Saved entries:
● ● ● ●
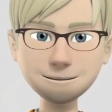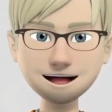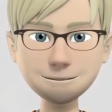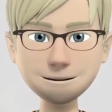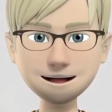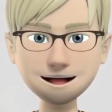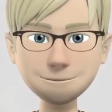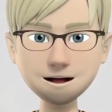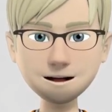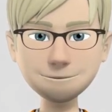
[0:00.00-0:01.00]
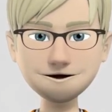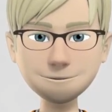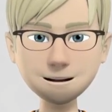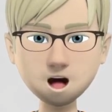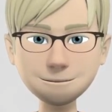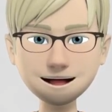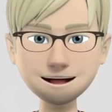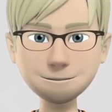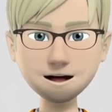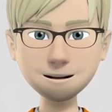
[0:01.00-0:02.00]
The appliances to be
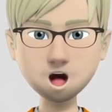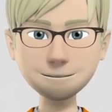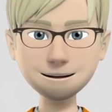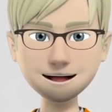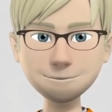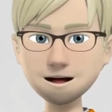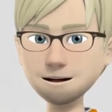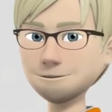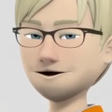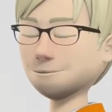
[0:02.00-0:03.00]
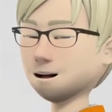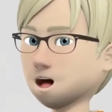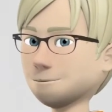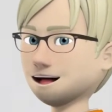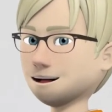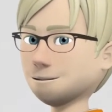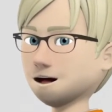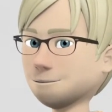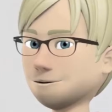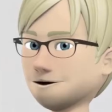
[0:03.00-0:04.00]
connected are divided into two groups,
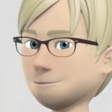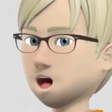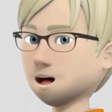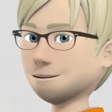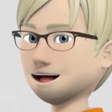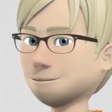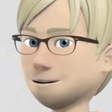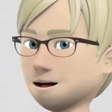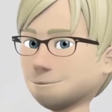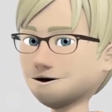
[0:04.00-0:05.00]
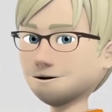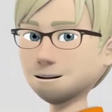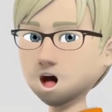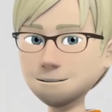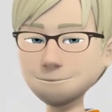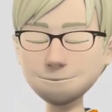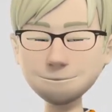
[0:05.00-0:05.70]
resistive or inductive.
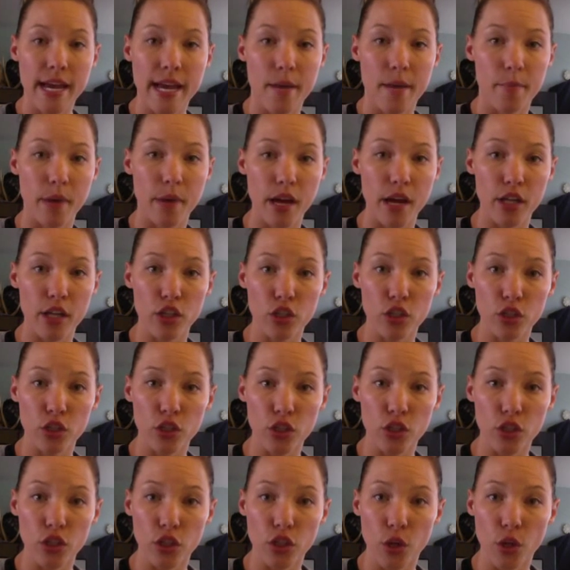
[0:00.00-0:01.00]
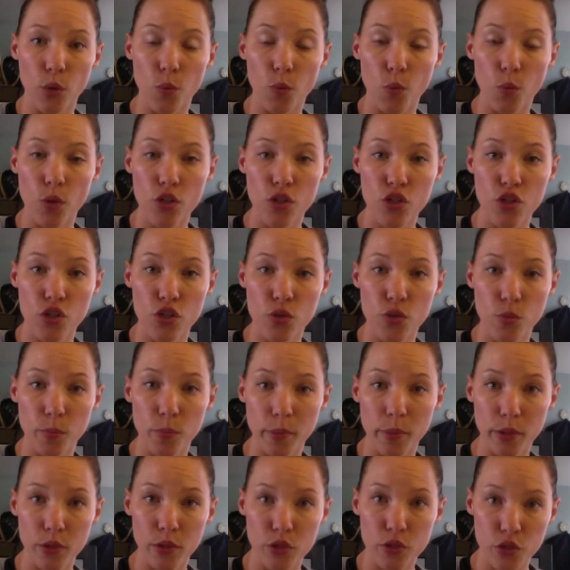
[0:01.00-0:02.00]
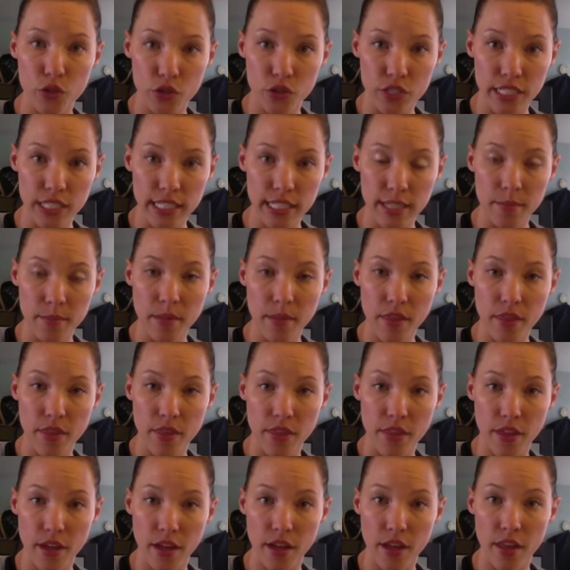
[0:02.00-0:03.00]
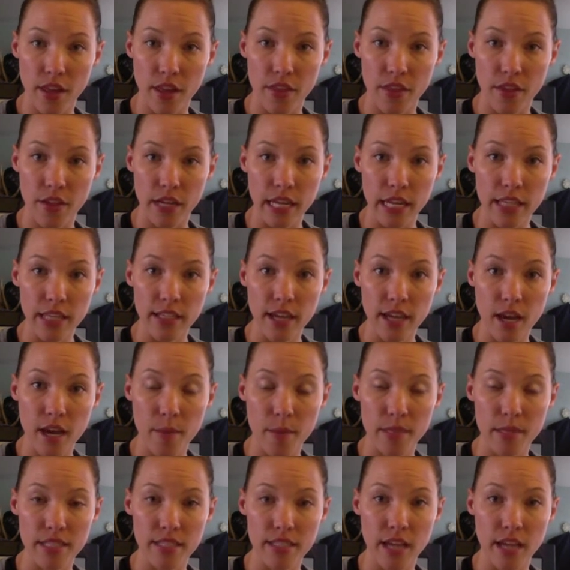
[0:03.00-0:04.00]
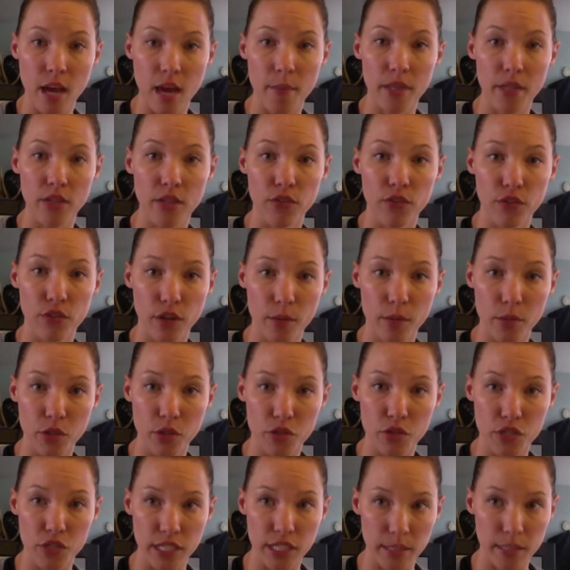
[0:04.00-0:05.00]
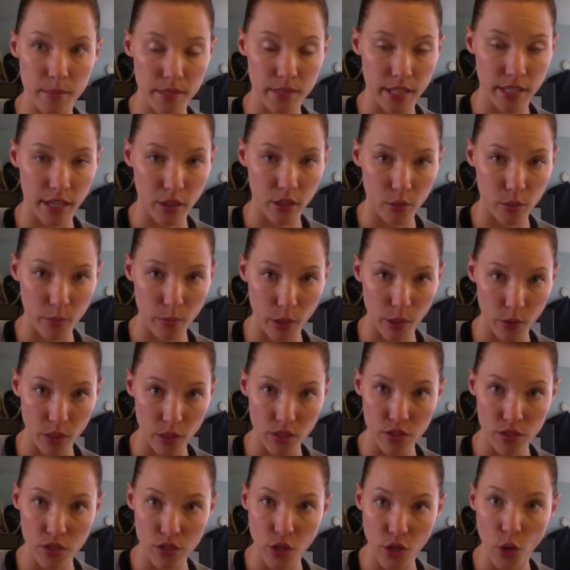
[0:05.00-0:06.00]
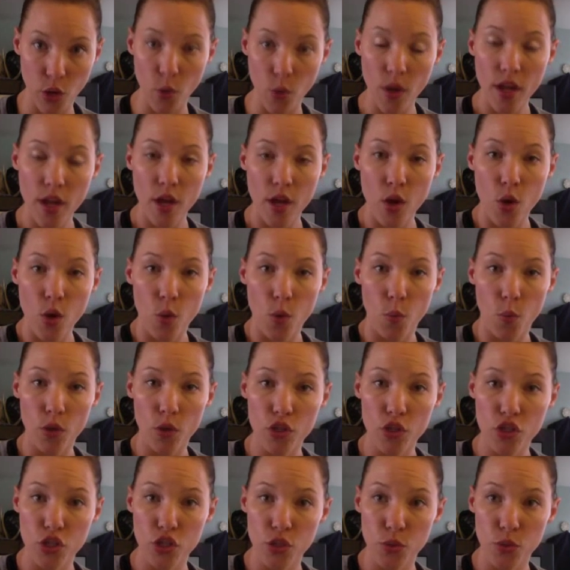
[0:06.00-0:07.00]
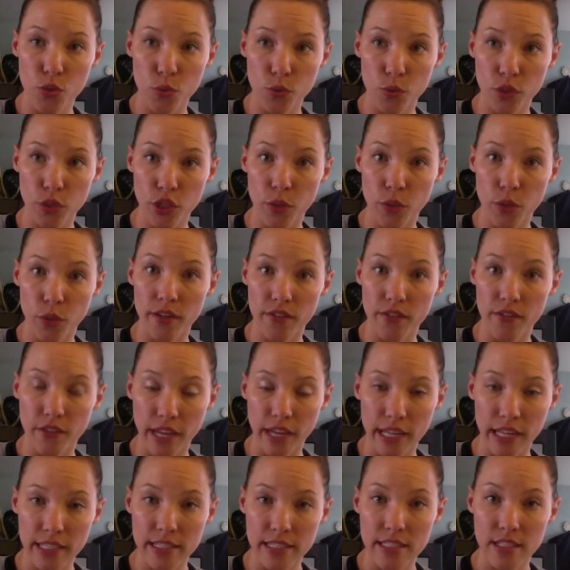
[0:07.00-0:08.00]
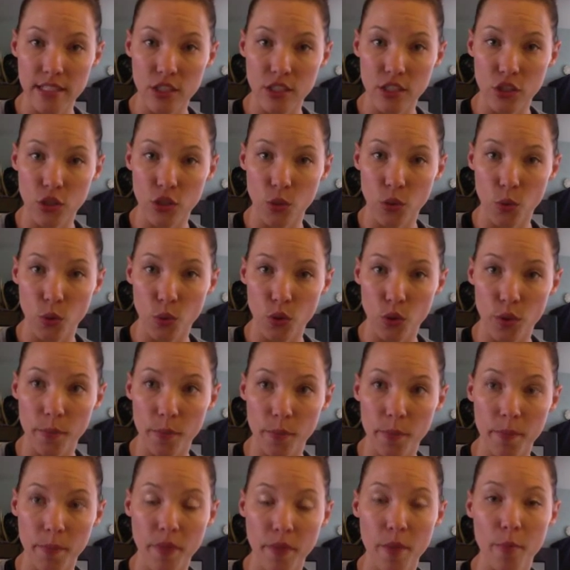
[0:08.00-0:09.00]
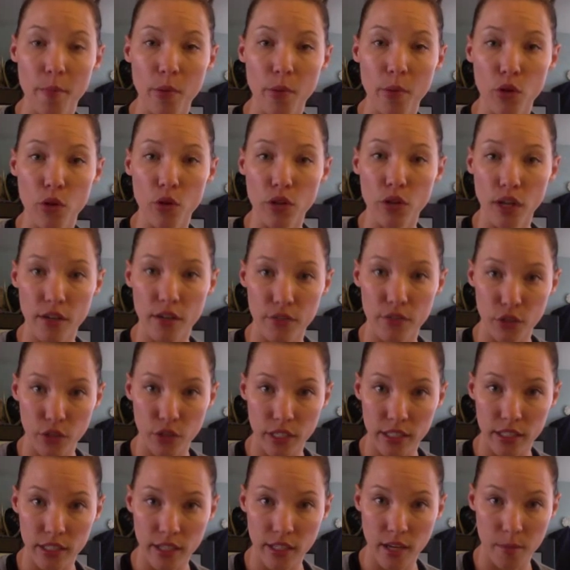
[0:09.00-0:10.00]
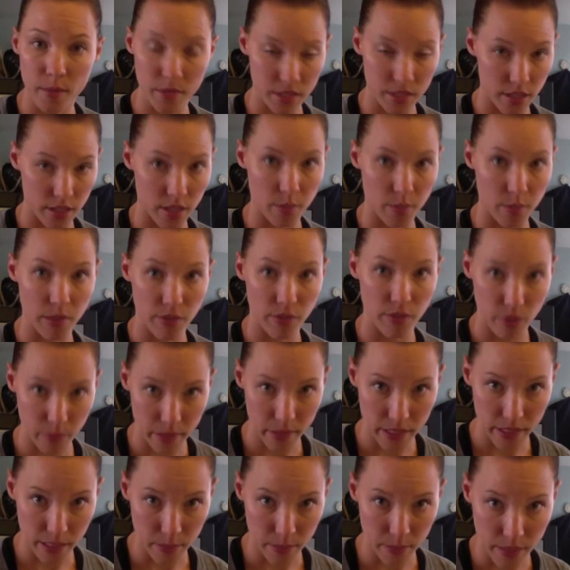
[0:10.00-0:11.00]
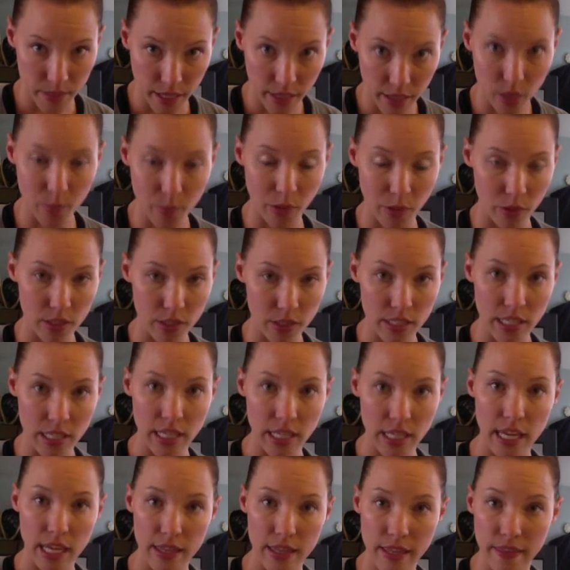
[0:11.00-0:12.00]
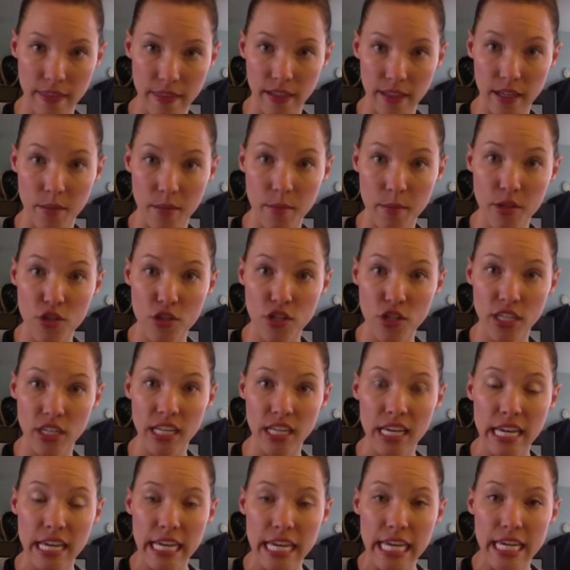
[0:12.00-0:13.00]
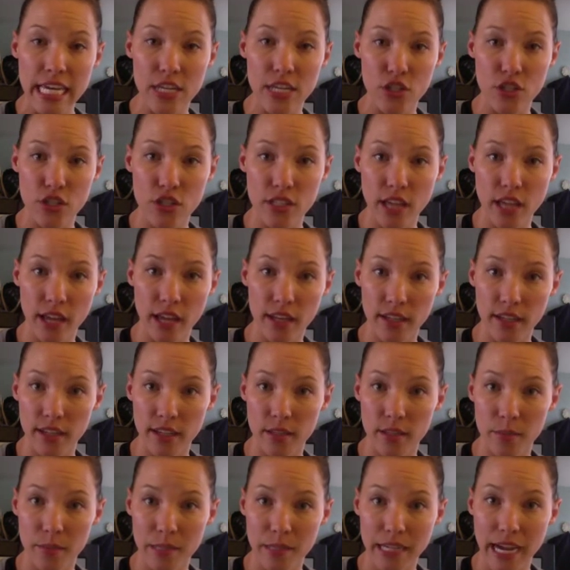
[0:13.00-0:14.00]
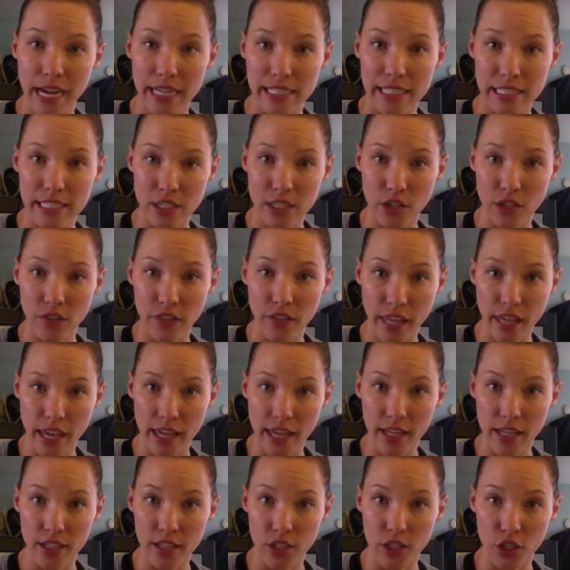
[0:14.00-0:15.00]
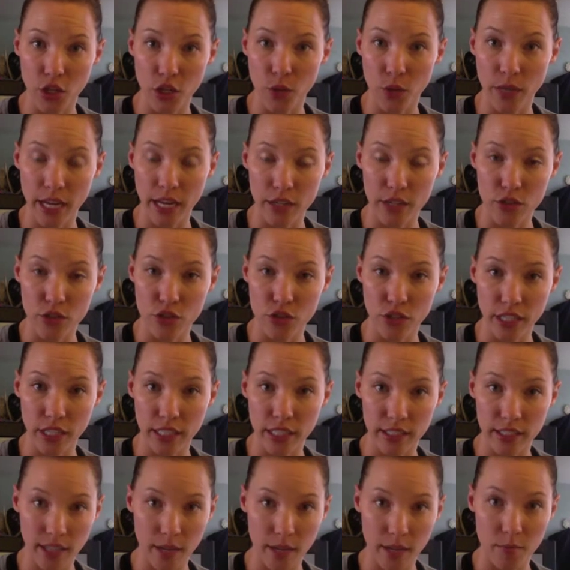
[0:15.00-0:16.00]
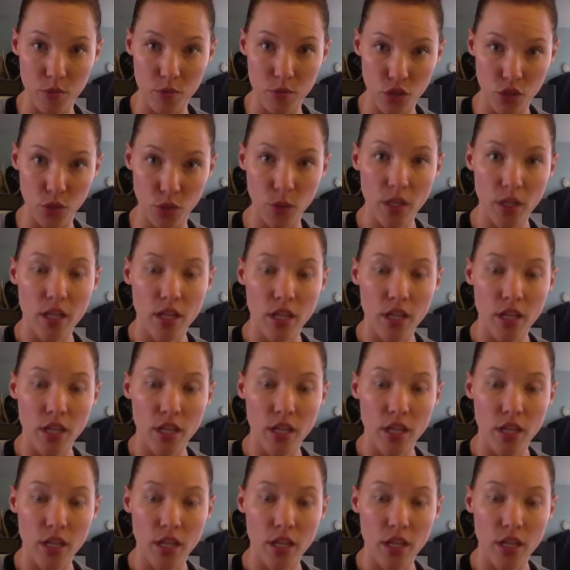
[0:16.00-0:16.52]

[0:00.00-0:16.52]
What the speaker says: But once you build your team, the income is coming from your team cycle bonus. So once you advance, the bulk of your income is going to be from the team cycle bonus, and then the commission is just kind of going to be icing on the cake, an extra income too.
● ● ● ●
■ EXERCISE AIM ■
Output the data above without changes, apart from leaving out the pictures.

■ TASK SOLUTION ■
[0:00.00-0:01.00]
[0:01.00-0:02.00]
The appliances to be
[0:02.00-0:03.00]
[0:03.00-0:04.00]
connected are divided into two groups,
[0:04.00-0:05.00]
[0:05.00-0:05.70]
resistive or inductive.
[0:00.00-0:01.00]
[0:01.00-0:02.00]
[0:02.00-0:03.00]
[0:03.00-0:04.00]
[0:04.00-0:05.00]
[0:05.00-0:06.00]
[0:06.00-0:07.00]
[0:07.00-0:08.00]
[0:08.00-0:09.00]
[0:09.00-0:10.00]
[0:10.00-0:11.00]
[0:11.00-0:12.00]
[0:12.00-0:13.00]
[0:13.00-0:14.00]
[0:14.00-0:15.00]
[0:15.00-0:16.00]
[0:16.00-0:16.52]

[0:00.00-0:16.52]
What the speaker says: But once you build your team, the income is coming from your team cycle bonus. So once you advance, the bulk of your income is going to be from the team cycle bonus, and then the commission is just kind of going to be icing on the cake, an extra income too.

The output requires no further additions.